Cour d’appel de Rennes, le 29 novembre 2011, n°10/03332

L’arrêt rendu par la Cour d’appel de Rennes le 29 novembre 2011 statue sur la contribution à l’entretien et à l’éducation d’un enfant majeur. Après un divorce prononcé en 2006, le juge aux affaires familiales avait fixé en 2010 une pension alimentaire due par la mère au père, chez qui résidait l’enfant mineure. La mère fait appel de cette décision. La cour d’appel doit déterminer si l’obligation de contribution persiste après la majorité de l’enfant, survenue en juin 2010. Elle infirme le jugement pour la période postérieure à la majorité, estimant que le père n’apporte pas la preuve qu’il assume à titre principal la charge de sa fille. La décision pose ainsi la question de la preuve de la subsistance des besoins de l’enfant majeur et de la prise en charge effective par le parent créancier. Elle rappelle les principes gouvernant l’obligation alimentaire mais en précise les conditions probatoires dans le temps.
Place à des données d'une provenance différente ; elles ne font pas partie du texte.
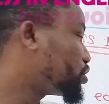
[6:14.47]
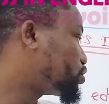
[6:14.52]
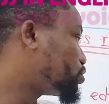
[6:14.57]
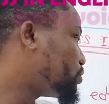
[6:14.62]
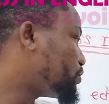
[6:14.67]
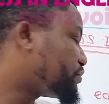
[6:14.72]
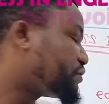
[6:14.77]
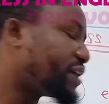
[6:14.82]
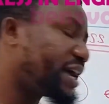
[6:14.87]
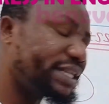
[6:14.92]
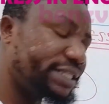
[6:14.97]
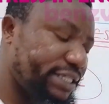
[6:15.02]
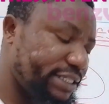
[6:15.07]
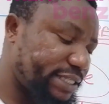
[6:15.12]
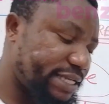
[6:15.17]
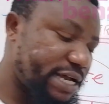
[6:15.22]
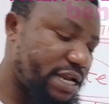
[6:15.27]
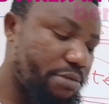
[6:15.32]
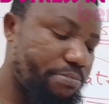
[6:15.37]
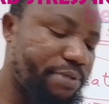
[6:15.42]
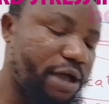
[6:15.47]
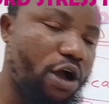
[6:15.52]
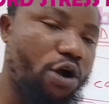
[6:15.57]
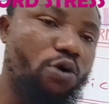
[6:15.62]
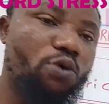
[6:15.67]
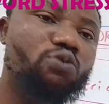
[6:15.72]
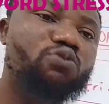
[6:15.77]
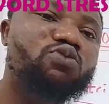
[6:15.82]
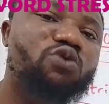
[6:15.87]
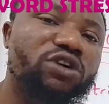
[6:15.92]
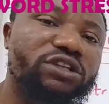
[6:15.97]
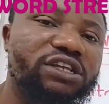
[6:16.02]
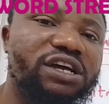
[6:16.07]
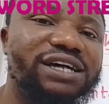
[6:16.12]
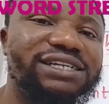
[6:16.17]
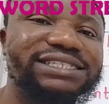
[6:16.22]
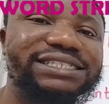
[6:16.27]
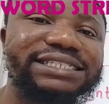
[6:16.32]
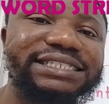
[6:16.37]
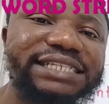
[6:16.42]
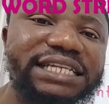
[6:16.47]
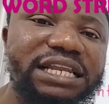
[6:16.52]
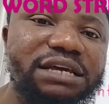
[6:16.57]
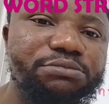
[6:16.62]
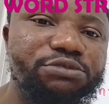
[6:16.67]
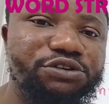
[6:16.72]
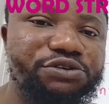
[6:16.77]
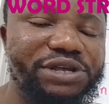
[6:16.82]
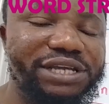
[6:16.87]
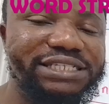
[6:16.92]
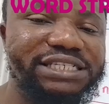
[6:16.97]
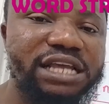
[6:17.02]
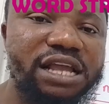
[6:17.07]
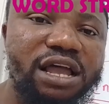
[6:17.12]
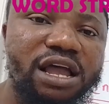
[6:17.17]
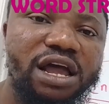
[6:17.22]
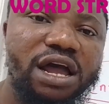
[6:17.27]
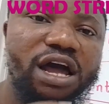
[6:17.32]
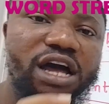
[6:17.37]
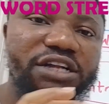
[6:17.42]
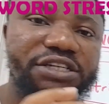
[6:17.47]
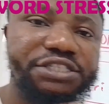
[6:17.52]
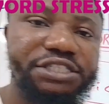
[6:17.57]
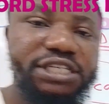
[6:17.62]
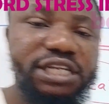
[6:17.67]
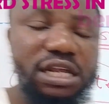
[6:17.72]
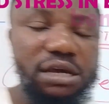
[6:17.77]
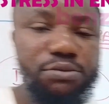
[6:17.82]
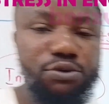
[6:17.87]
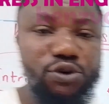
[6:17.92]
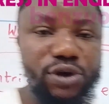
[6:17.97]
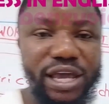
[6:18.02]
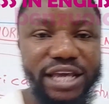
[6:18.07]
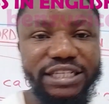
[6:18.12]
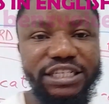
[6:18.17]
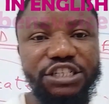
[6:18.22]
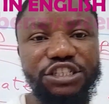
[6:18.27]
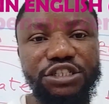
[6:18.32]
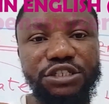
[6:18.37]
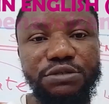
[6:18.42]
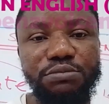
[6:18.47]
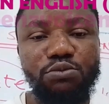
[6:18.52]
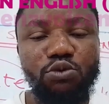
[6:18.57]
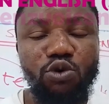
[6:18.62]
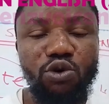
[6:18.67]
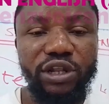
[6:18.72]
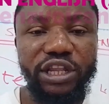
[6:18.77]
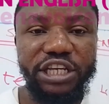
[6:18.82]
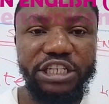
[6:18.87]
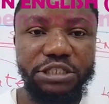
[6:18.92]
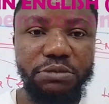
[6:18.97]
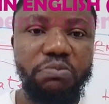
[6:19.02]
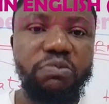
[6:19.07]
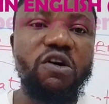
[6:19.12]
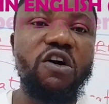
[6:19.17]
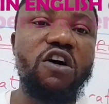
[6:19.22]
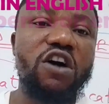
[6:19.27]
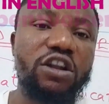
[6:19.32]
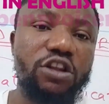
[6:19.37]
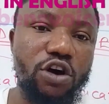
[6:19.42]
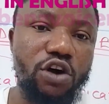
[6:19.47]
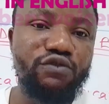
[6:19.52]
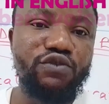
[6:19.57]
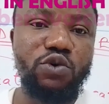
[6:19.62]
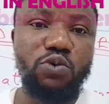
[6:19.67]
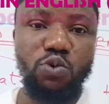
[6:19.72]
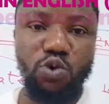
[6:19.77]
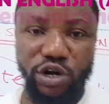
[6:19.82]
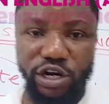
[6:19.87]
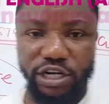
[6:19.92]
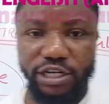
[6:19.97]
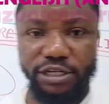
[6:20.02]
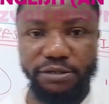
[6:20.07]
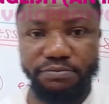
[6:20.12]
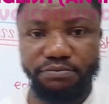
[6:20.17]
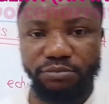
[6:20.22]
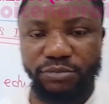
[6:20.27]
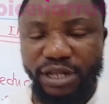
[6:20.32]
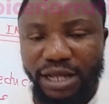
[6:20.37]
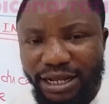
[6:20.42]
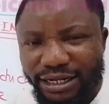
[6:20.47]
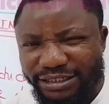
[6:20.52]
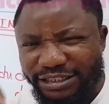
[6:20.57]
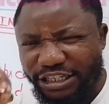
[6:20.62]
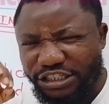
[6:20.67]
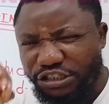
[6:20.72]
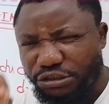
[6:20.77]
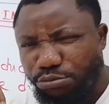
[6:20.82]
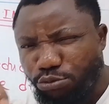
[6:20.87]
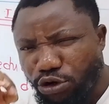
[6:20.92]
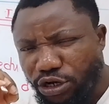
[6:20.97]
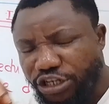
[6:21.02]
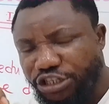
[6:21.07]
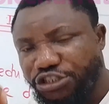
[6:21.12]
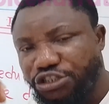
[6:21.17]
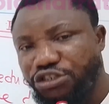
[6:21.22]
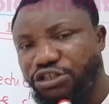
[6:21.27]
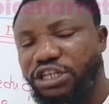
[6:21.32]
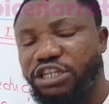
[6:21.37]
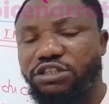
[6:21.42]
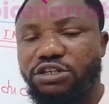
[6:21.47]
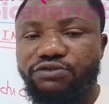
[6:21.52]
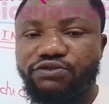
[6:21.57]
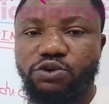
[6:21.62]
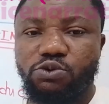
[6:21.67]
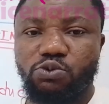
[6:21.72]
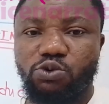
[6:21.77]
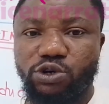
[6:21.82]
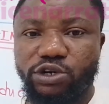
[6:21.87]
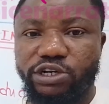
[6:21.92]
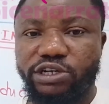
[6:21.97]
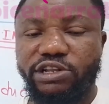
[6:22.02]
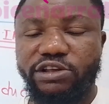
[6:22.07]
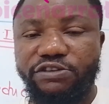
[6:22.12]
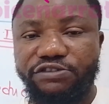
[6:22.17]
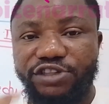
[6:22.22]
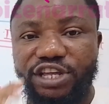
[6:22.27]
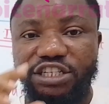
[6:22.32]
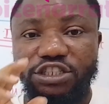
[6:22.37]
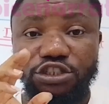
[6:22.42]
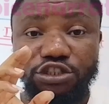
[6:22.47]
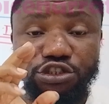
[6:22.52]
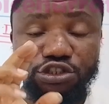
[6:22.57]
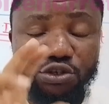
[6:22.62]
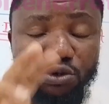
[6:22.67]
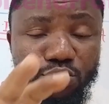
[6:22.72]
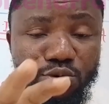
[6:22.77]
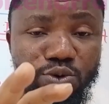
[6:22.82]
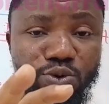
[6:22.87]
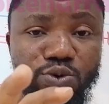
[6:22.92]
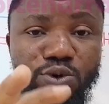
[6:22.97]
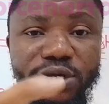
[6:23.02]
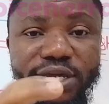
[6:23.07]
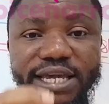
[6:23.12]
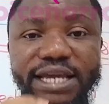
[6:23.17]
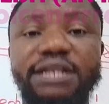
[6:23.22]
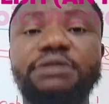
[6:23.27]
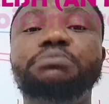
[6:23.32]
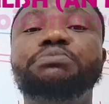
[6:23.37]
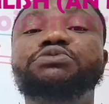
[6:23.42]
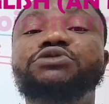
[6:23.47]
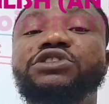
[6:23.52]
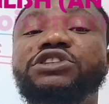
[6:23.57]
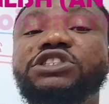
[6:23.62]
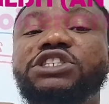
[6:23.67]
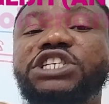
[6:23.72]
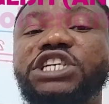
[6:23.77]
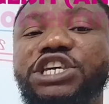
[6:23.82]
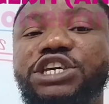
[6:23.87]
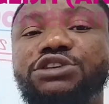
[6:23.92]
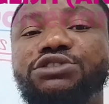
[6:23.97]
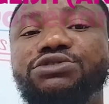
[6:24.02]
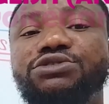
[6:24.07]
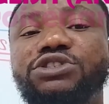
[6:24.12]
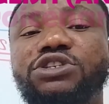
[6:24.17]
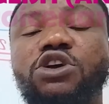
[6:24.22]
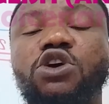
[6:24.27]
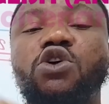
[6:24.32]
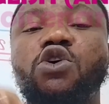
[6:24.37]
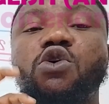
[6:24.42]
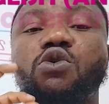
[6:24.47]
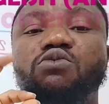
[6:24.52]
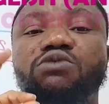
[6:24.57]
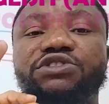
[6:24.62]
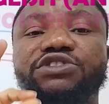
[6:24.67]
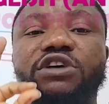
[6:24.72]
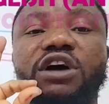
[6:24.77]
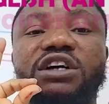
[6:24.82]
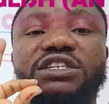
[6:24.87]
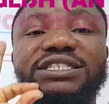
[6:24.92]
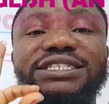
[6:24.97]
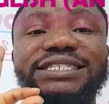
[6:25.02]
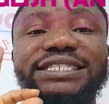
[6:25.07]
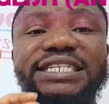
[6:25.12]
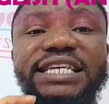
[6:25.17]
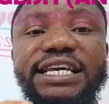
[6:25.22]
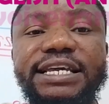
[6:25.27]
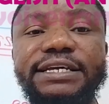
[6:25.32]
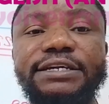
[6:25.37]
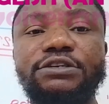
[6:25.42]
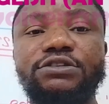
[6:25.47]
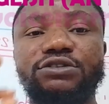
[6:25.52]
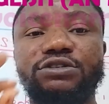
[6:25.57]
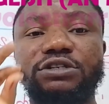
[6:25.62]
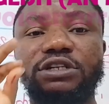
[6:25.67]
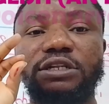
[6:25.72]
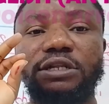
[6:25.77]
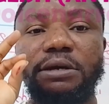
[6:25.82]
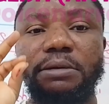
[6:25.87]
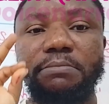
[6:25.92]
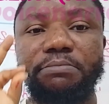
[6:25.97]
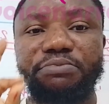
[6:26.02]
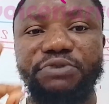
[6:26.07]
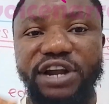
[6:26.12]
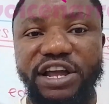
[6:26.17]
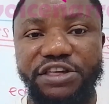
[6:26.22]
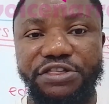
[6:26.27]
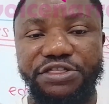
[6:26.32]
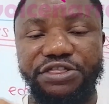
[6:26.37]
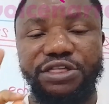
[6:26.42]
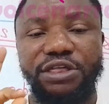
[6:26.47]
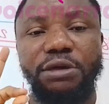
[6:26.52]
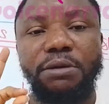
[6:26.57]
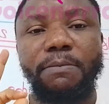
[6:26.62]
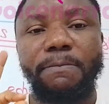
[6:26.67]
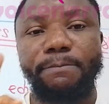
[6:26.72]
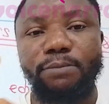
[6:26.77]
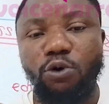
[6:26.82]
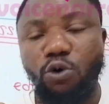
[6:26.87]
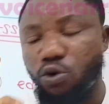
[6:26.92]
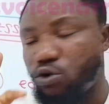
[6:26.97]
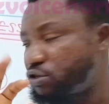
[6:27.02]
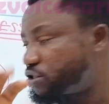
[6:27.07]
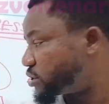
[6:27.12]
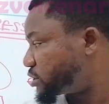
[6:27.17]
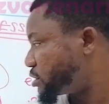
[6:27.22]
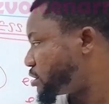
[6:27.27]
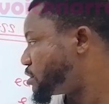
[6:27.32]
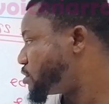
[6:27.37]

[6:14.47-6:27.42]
So that is that about what a syllable is. A syllable is the smallest part of the word, the smallest unit of the word that you can produce with a single breath pause.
**I. La réaffirmation du principe de contribution alimentaire après la majorité**

L’arrêt rappelle avec netteté le fondement et la durée de l’obligation alimentaire. La cour cite l’article 371-2 du Code civil, selon lequel « cette obligation ne cesse pas de plein droit lorsque l’enfant est majeur ». Cette référence explicite ancre la solution dans la lettre de la loi. Elle confirme que la majorité civile n’emporte pas extinction automatique du devoir de secours. Le maintien de la contribution est subordonné à la double condition des besoins de l’enfant et des ressources des parents. La décision applique strictement ce cadre légal. Elle valide d’abord la pension fixée pour la période de minorité, la jugeant « conforme aux facultés respectives des parents et aux besoins de l’enfant ». Le principe de la contribution proportionnelle aux ressources et aux besoins guide ainsi l’office du juge.

Le passage à la majorité opère cependant une modification du régime probatoire. La cour souligne que le parent qui réclame une contribution doit, en vertu de l’article 373-2-5, prouver qu’il assume « à titre principal la charge » de l’enfant majeur. L’arrêt opère ici une transition subtile entre les périodes. Pour la minorité, la résidence habituelle chez un parent fonde une présomption de prise en charge justifiant la contribution. Pour la majorité, cette présomption ne joue plus. Le parent créancier doit démontrer concrètement la réalité de cette charge principale. La décision réaffirme donc le principe de la contribution durable tout en en précisant les conditions d’application après la majorité. Elle marque une continuité dans le fondement mais une rupture dans les modalités de preuve.

**II. L’exigence probatoire renforcée concernant la charge de l’enfant majeur**

La solution de l’arrêt repose essentiellement sur un strict contrôle des preuves apportées. Le père invoquait une créance au titre de la période postérieure à la majorité. La cour lui rappelle qu’ »il appartient à [lui] de prouver les faits nécessaires au succès de sa prétention ». Cette application du principe général de la charge de la preuve est rigoureuse. Les éléments produits sont systématiquement écartés comme insuffisants. Les écrits contradictoires de l’enfant sont neutralisés, la cour estimant qu’ils « montrent suffisamment la difficulté pour l’intéressée d’être placée au cœur d’une situation conflictuelle ». Aucune conclusion n’en est tirée. Les justificatifs de paiements versés par le père sont jugés non probants, car ils « ne suffisent pas à démontrer » le remboursement des frais scolaires. L’exigence de preuve certaine et directe est manifeste.

L’analyse des ressources propres de l’enfant majeur complète ce raisonnement. La cour constate que l’enfant a perçu des revenus significatifs provenant de travaux saisonniers et d’allocations. Elle en déduit qu’elle « a disposé entre le 14 juin 2010 et le 27 mars 2011 d’un revenu total de 10.345,78 € ». Cette évaluation concrète des moyens de l’enfant permet d’apprécier ses besoins. Surtout, la cour relève que « sa situation professionnelle ou au regard des droits à allocations de chômage depuis lors n’est pas établie ». Le demandeur ne prouve pas la persistance des besoins après la période d’emploi. L’insuffisance probatoire est donc double : absence de preuve de la charge principale assumée par le père, et absence de preuve de besoins continus de l’enfant. Cette rigueur probatoire aboutit à rejeter la demande de contribution pour la période post-majorité. Elle protège le parent débiteur d’une obligation dont le bien-fondé n’est pas établi, tout en rappelant que la charge de la preuve incombe au créancier de l’obligation alimentaire.

Source : Cour de cassation – Base Open Data « Judilibre » & « Légifrance ».